=== Section Start ===

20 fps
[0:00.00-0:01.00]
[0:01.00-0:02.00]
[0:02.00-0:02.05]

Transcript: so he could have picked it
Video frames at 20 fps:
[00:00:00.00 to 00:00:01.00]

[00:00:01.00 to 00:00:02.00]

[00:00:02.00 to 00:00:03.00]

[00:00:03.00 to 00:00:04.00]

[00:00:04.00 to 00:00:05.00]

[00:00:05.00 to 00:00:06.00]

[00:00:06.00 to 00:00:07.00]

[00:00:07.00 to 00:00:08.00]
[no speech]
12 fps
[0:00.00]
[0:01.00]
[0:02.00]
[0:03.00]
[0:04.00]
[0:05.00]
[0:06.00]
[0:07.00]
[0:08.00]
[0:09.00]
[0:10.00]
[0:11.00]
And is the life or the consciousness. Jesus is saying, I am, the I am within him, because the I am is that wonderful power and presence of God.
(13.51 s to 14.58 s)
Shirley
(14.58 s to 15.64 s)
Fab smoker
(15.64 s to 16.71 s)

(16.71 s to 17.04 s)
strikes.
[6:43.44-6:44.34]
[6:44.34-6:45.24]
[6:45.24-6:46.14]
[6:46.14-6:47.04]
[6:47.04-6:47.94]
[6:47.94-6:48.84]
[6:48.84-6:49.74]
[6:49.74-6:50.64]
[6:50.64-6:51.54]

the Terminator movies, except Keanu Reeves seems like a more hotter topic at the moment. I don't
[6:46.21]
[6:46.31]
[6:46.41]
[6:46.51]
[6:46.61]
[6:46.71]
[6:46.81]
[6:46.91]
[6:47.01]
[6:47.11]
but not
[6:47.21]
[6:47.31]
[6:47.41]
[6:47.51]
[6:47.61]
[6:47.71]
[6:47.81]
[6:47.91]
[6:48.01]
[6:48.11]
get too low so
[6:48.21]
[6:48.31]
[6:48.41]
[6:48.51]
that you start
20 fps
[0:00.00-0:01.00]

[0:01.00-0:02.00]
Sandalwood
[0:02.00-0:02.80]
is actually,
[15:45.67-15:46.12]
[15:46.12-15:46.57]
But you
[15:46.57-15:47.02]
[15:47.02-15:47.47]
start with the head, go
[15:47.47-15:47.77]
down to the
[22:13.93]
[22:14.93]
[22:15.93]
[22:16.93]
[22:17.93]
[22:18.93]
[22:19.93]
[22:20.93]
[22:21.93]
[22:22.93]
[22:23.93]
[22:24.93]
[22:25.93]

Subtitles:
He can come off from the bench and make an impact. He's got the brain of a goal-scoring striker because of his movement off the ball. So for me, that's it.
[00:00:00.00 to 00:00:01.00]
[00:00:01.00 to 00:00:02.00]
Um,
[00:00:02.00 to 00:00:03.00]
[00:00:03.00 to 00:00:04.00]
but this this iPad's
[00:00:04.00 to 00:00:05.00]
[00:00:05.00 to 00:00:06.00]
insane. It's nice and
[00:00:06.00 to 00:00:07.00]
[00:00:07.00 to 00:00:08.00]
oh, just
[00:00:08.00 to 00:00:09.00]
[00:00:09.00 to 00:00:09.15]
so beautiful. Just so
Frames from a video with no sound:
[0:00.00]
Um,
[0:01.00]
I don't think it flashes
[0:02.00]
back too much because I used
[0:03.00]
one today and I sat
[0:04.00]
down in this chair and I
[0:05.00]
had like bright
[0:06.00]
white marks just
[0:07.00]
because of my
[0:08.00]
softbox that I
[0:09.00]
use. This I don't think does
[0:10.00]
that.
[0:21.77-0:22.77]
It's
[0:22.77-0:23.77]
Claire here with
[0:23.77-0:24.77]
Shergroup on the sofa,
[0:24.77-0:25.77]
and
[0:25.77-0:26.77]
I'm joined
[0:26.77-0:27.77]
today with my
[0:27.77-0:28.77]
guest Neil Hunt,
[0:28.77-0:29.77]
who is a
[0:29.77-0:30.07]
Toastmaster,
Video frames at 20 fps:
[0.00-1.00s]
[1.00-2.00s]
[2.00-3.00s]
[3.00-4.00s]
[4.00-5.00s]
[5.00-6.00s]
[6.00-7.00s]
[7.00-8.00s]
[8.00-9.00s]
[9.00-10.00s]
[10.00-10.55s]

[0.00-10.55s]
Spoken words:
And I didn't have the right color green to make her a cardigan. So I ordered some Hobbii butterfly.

=== Section End ===

Problem to solve:
With nothing left out, copy every record exactly.

Your response:
20 fps
[0:00.00-0:01.00]
[0:01.00-0:02.00]
[0:02.00-0:02.05]

Transcript: so he could have picked it
Video frames at 20 fps:
[00:00:00.00 to 00:00:01.00]

[00:00:01.00 to 00:00:02.00]

[00:00:02.00 to 00:00:03.00]

[00:00:03.00 to 00:00:04.00]

[00:00:04.00 to 00:00:05.00]

[00:00:05.00 to 00:00:06.00]

[00:00:06.00 to 00:00:07.00]

[00:00:07.00 to 00:00:08.00]
[no speech]
12 fps
[0:00.00]
[0:01.00]
[0:02.00]
[0:03.00]
[0:04.00]
[0:05.00]
[0:06.00]
[0:07.00]
[0:08.00]
[0:09.00]
[0:10.00]
[0:11.00]
And is the life or the consciousness. Jesus is saying, I am, the I am within him, because the I am is that wonderful power and presence of God.
(13.51 s to 14.58 s)
Shirley
(14.58 s to 15.64 s)
Fab smoker
(15.64 s to 16.71 s)

(16.71 s to 17.04 s)
strikes.
[6:43.44-6:44.34]
[6:44.34-6:45.24]
[6:45.24-6:46.14]
[6:46.14-6:47.04]
[6:47.04-6:47.94]
[6:47.94-6:48.84]
[6:48.84-6:49.74]
[6:49.74-6:50.64]
[6:50.64-6:51.54]

the Terminator movies, except Keanu Reeves seems like a more hotter topic at the moment. I don't
[6:46.21]
[6:46.31]
[6:46.41]
[6:46.51]
[6:46.61]
[6:46.71]
[6:46.81]
[6:46.91]
[6:47.01]
[6:47.11]
but not
[6:47.21]
[6:47.31]
[6:47.41]
[6:47.51]
[6:47.61]
[6:47.71]
[6:47.81]
[6:47.91]
[6:48.01]
[6:48.11]
get too low so
[6:48.21]
[6:48.31]
[6:48.41]
[6:48.51]
that you start
20 fps
[0:00.00-0:01.00]

[0:01.00-0:02.00]
Sandalwood
[0:02.00-0:02.80]
is actually,
[15:45.67-15:46.12]
[15:46.12-15:46.57]
But you
[15:46.57-15:47.02]
[15:47.02-15:47.47]
start with the head, go
[15:47.47-15:47.77]
down to the
[22:13.93]
[22:14.93]
[22:15.93]
[22:16.93]
[22:17.93]
[22:18.93]
[22:19.93]
[22:20.93]
[22:21.93]
[22:22.93]
[22:23.93]
[22:24.93]
[22:25.93]

Subtitles:
He can come off from the bench and make an impact. He's got the brain of a goal-scoring striker because of his movement off the ball. So for me, that's it.
[00:00:00.00 to 00:00:01.00]
[00:00:01.00 to 00:00:02.00]
Um,
[00:00:02.00 to 00:00:03.00]
[00:00:03.00 to 00:00:04.00]
but this this iPad's
[00:00:04.00 to 00:00:05.00]
[00:00:05.00 to 00:00:06.00]
insane. It's nice and
[00:00:06.00 to 00:00:07.00]
[00:00:07.00 to 00:00:08.00]
oh, just
[00:00:08.00 to 00:00:09.00]
[00:00:09.00 to 00:00:09.15]
so beautiful. Just so
Frames from a video with no sound:
[0:00.00]
Um,
[0:01.00]
I don't think it flashes
[0:02.00]
back too much because I used
[0:03.00]
one today and I sat
[0:04.00]
down in this chair and I
[0:05.00]
had like bright
[0:06.00]
white marks just
[0:07.00]
because of my
[0:08.00]
softbox that I
[0:09.00]
use. This I don't think does
[0:10.00]
that.
[0:21.77-0:22.77]
It's
[0:22.77-0:23.77]
Claire here with
[0:23.77-0:24.77]
Shergroup on the sofa,
[0:24.77-0:25.77]
and
[0:25.77-0:26.77]
I'm joined
[0:26.77-0:27.77]
today with my
[0:27.77-0:28.77]
guest Neil Hunt,
[0:28.77-0:29.77]
who is a
[0:29.77-0:30.07]
Toastmaster,
Video frames at 20 fps:
[0.00-1.00s]
[1.00-2.00s]
[2.00-3.00s]
[3.00-4.00s]
[4.00-5.00s]
[5.00-6.00s]
[6.00-7.00s]
[7.00-8.00s]
[8.00-9.00s]
[9.00-10.00s]
[10.00-10.55s]

[0.00-10.55s]
Spoken words:
And I didn't have the right color green to make her a cardigan. So I ordered some Hobbii butterfly.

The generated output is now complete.